▶ [Directions] Reproduce the entries word for word but drop every picture.

== Segment start ==

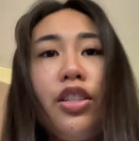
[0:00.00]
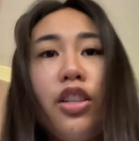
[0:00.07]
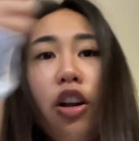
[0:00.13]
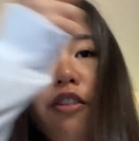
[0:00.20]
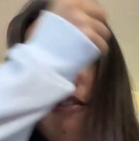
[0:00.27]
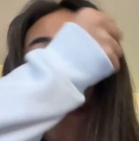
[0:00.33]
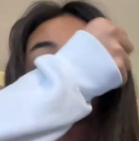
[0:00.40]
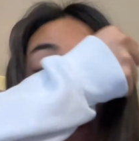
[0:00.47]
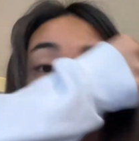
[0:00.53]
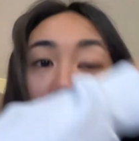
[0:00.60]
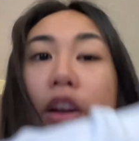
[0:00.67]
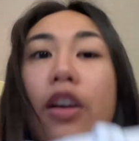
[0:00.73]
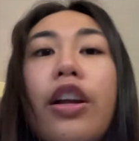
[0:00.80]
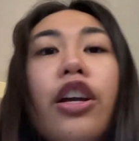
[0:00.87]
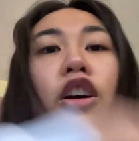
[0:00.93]
are
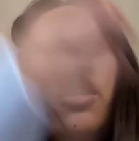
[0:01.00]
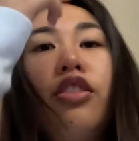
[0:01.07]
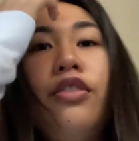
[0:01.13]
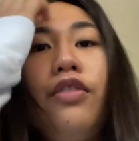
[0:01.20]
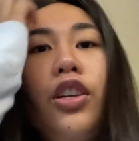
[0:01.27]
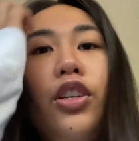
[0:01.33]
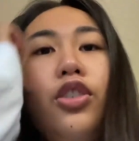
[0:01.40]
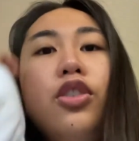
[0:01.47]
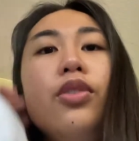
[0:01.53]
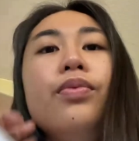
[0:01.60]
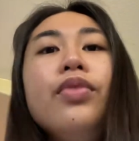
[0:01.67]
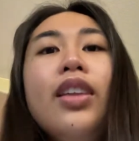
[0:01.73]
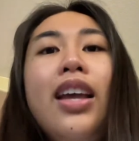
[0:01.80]
very controversial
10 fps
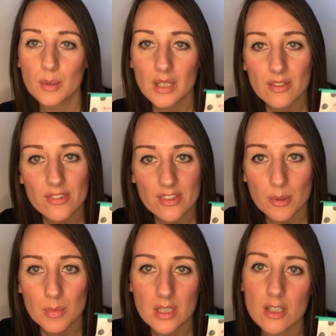We have
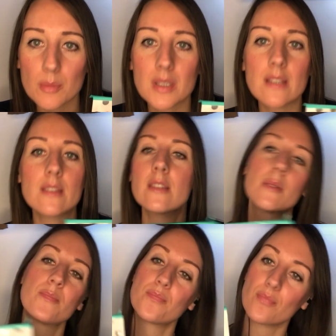some gummies,
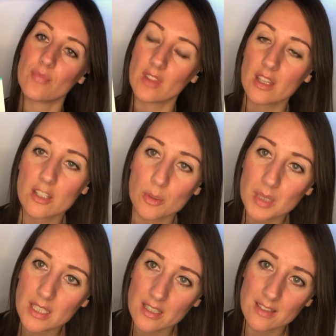
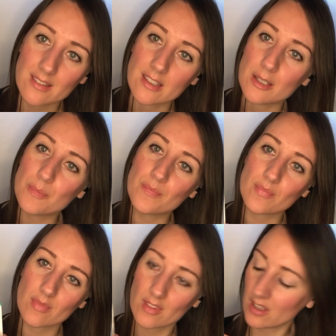gummy candy.
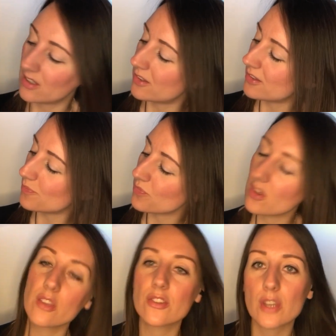It's
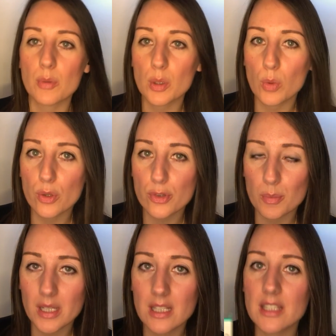sour
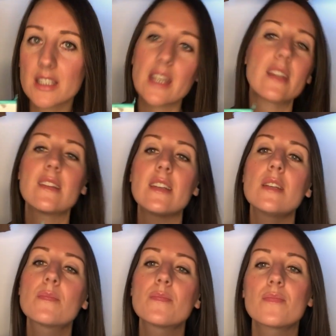watermelon candy.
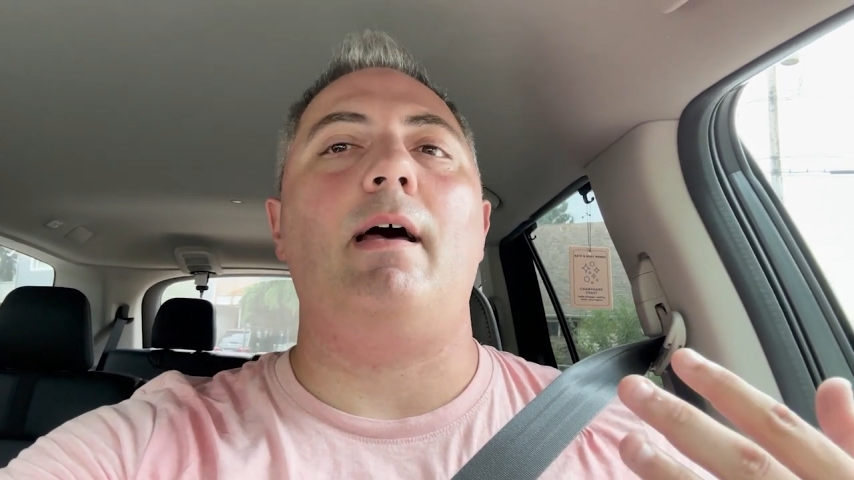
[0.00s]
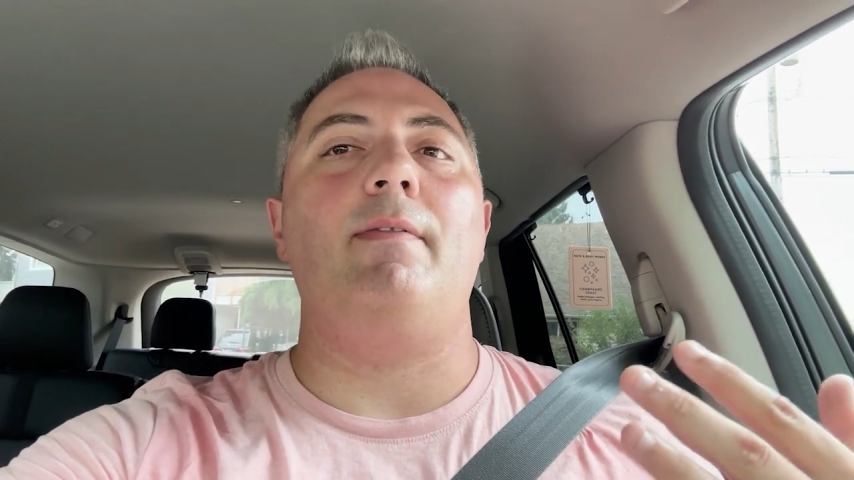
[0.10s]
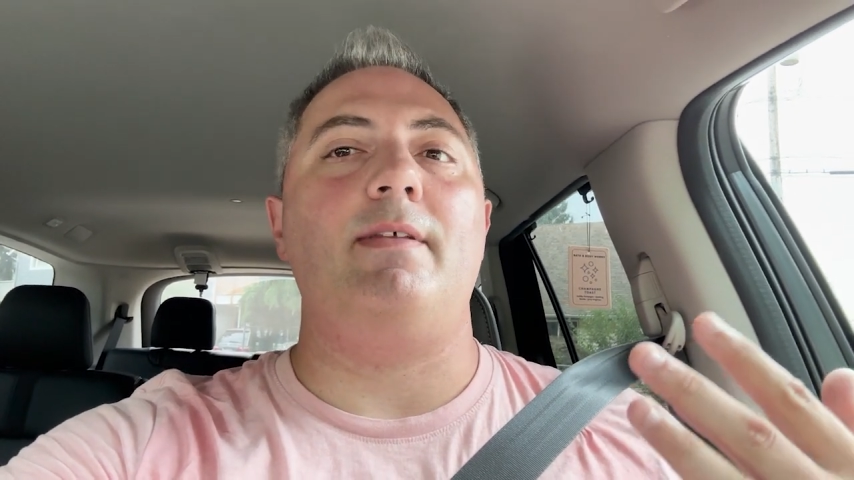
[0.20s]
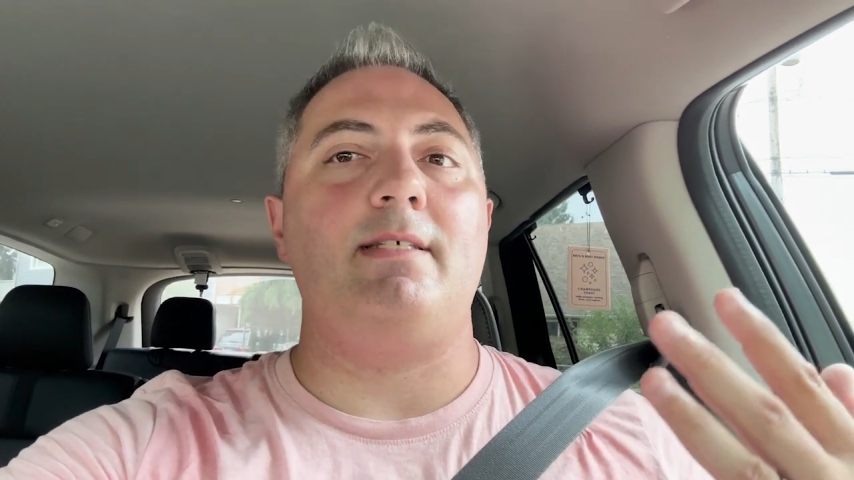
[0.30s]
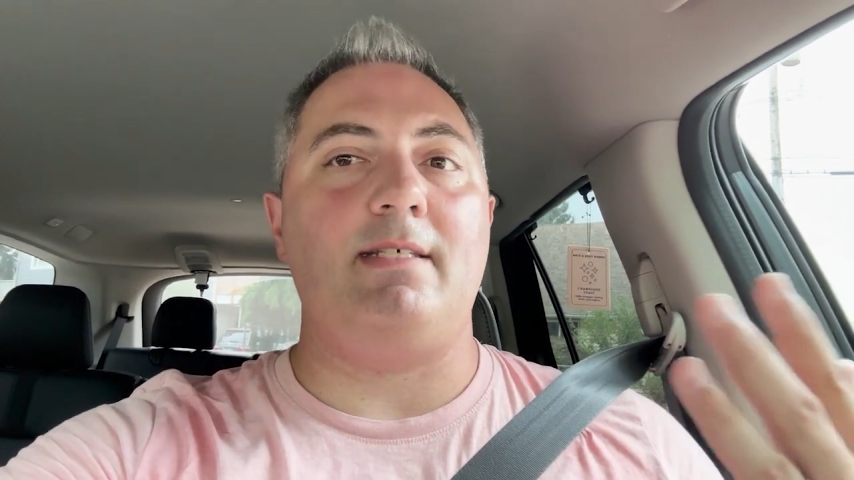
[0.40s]

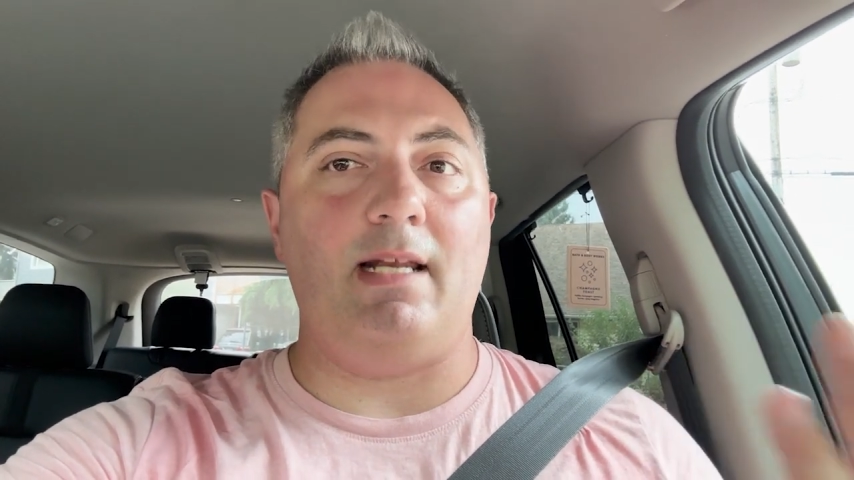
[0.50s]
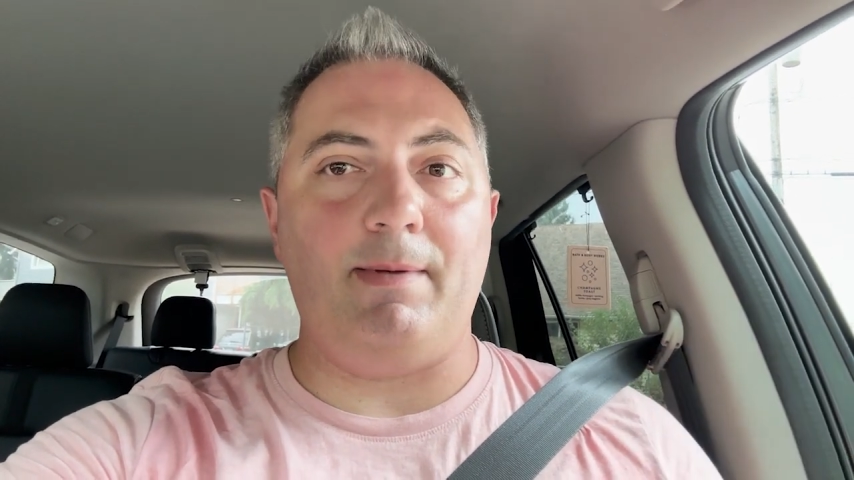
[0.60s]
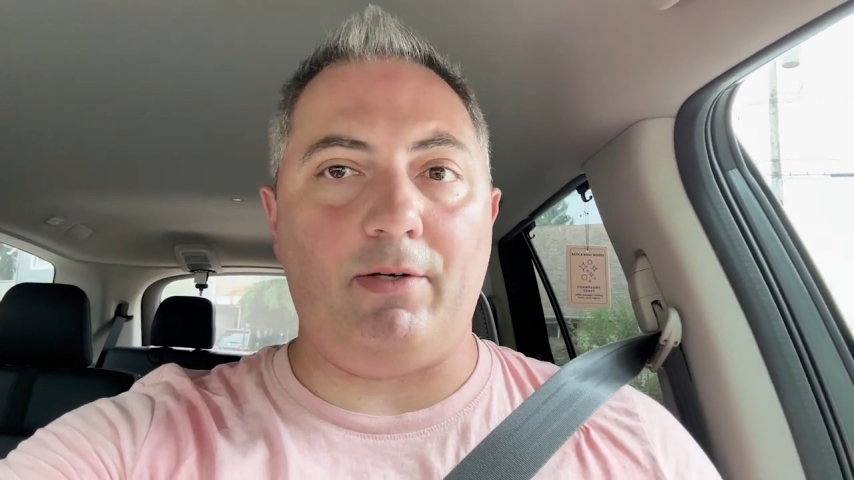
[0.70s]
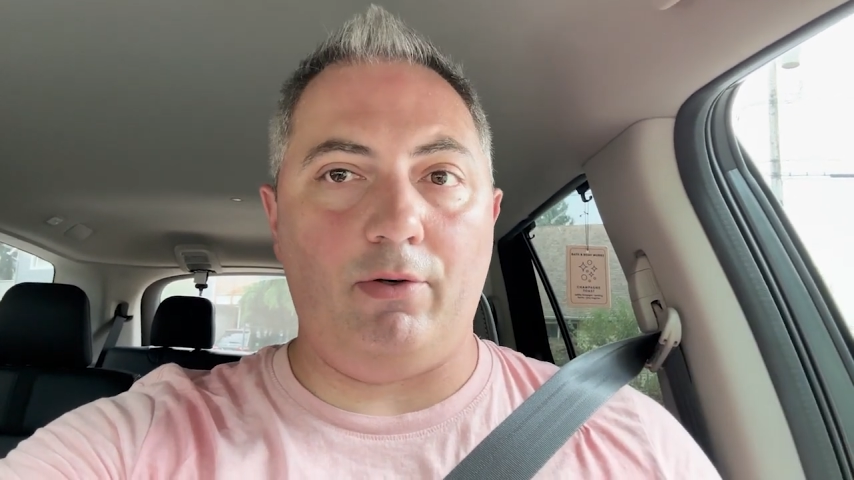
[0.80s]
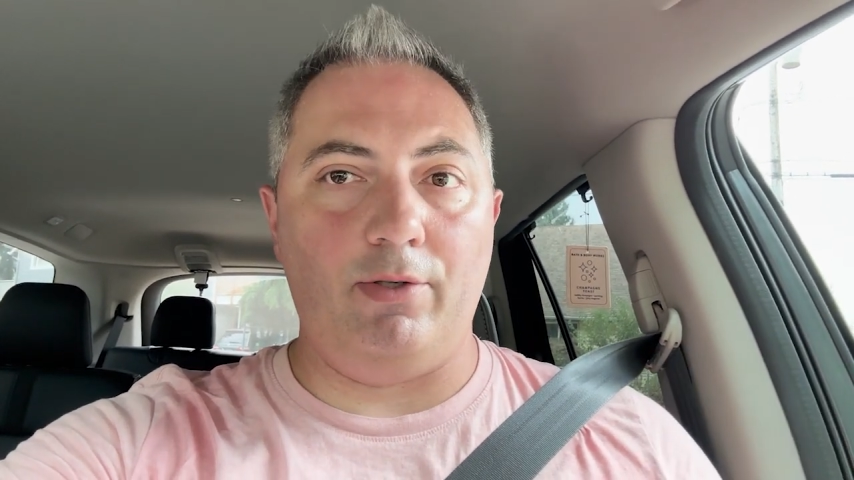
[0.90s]
This is gonna
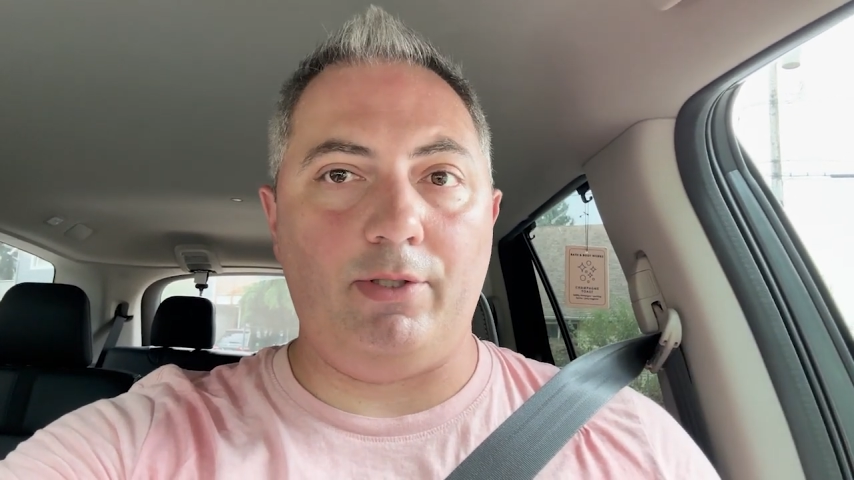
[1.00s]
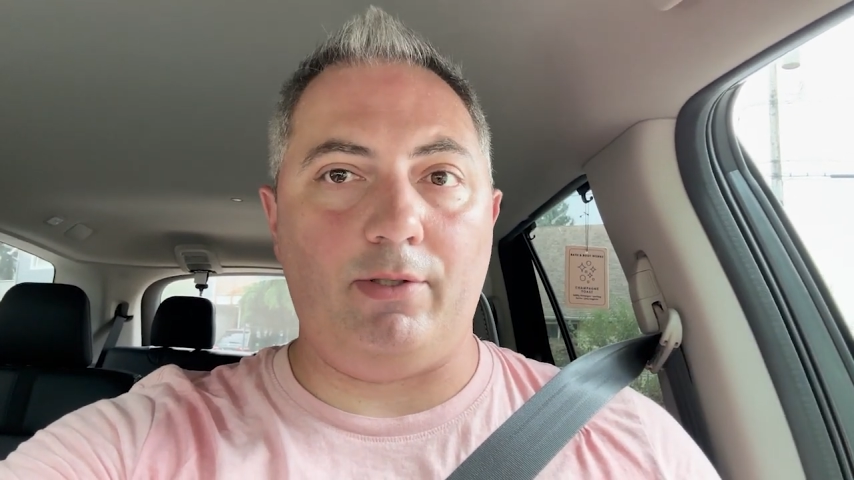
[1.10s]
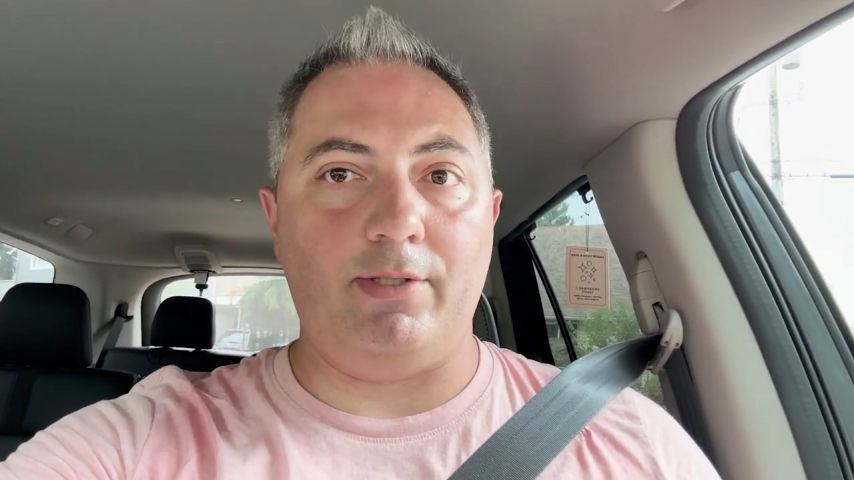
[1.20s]
be crucial.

== Segment end ==

▶ [Written solution]
[0:00.00]
[0:00.07]
[0:00.13]
[0:00.20]
[0:00.27]
[0:00.33]
[0:00.40]
[0:00.47]
[0:00.53]
[0:00.60]
[0:00.67]
[0:00.73]
[0:00.80]
[0:00.87]
[0:00.93]
are
[0:01.00]
[0:01.07]
[0:01.13]
[0:01.20]
[0:01.27]
[0:01.33]
[0:01.40]
[0:01.47]
[0:01.53]
[0:01.60]
[0:01.67]
[0:01.73]
[0:01.80]
very controversial
10 fps
We have
some gummies,
gummy candy.
It's
sour
watermelon candy.
[0.00s]
[0.10s]
[0.20s]
[0.30s]
[0.40s]

[0.50s]
[0.60s]
[0.70s]
[0.80s]
[0.90s]
This is gonna
[1.00s]
[1.10s]
[1.20s]
be crucial.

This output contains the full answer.